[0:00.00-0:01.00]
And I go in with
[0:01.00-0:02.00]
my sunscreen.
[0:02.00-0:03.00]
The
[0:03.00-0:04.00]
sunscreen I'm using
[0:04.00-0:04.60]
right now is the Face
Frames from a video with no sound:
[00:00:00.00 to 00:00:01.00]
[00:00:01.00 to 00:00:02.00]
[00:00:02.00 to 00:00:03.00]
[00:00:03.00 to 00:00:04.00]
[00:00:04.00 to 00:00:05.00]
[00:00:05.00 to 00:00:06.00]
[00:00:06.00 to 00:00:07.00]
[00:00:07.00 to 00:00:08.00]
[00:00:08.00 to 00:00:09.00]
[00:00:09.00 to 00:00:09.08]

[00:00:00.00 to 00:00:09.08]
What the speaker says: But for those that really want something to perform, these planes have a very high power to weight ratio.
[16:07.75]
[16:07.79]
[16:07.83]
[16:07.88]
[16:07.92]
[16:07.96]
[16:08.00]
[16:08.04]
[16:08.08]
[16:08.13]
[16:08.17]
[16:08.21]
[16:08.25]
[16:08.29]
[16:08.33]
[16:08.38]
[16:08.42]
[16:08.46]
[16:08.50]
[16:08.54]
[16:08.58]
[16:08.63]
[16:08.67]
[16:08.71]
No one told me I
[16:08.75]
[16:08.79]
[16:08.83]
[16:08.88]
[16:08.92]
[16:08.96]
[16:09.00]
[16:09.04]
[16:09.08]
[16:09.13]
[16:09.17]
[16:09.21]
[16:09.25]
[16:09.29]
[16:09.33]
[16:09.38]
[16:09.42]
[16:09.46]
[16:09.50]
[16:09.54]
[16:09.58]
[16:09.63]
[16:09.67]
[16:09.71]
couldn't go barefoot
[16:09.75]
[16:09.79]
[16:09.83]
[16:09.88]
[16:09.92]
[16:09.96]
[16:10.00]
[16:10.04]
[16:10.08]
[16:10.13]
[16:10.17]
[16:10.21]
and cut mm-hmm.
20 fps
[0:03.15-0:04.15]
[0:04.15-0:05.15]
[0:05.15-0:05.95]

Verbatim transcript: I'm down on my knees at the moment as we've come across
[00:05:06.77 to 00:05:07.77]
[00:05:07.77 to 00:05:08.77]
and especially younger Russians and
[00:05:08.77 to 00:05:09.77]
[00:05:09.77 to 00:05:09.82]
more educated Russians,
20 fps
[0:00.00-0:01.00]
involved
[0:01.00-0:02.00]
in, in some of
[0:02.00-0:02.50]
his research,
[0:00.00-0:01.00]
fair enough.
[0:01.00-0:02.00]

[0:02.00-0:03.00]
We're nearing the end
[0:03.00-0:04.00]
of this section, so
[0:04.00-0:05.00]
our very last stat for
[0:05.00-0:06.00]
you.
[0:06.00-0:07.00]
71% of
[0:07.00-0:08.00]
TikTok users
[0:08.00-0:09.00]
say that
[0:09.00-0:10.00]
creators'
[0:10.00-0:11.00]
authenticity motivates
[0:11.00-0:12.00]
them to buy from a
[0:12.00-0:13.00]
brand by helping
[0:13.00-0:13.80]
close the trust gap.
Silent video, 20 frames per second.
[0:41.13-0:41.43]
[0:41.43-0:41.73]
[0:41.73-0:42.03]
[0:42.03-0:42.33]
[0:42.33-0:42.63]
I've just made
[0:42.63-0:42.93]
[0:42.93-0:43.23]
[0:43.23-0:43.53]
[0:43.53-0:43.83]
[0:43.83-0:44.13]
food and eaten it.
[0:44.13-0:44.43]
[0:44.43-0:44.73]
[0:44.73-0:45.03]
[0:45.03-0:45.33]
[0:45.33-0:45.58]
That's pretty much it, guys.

Work to be completed
Using the data above, show each line where "video" occurs.

Problem solution
Frames from a video with no sound:
Silent video, 20 frames per second.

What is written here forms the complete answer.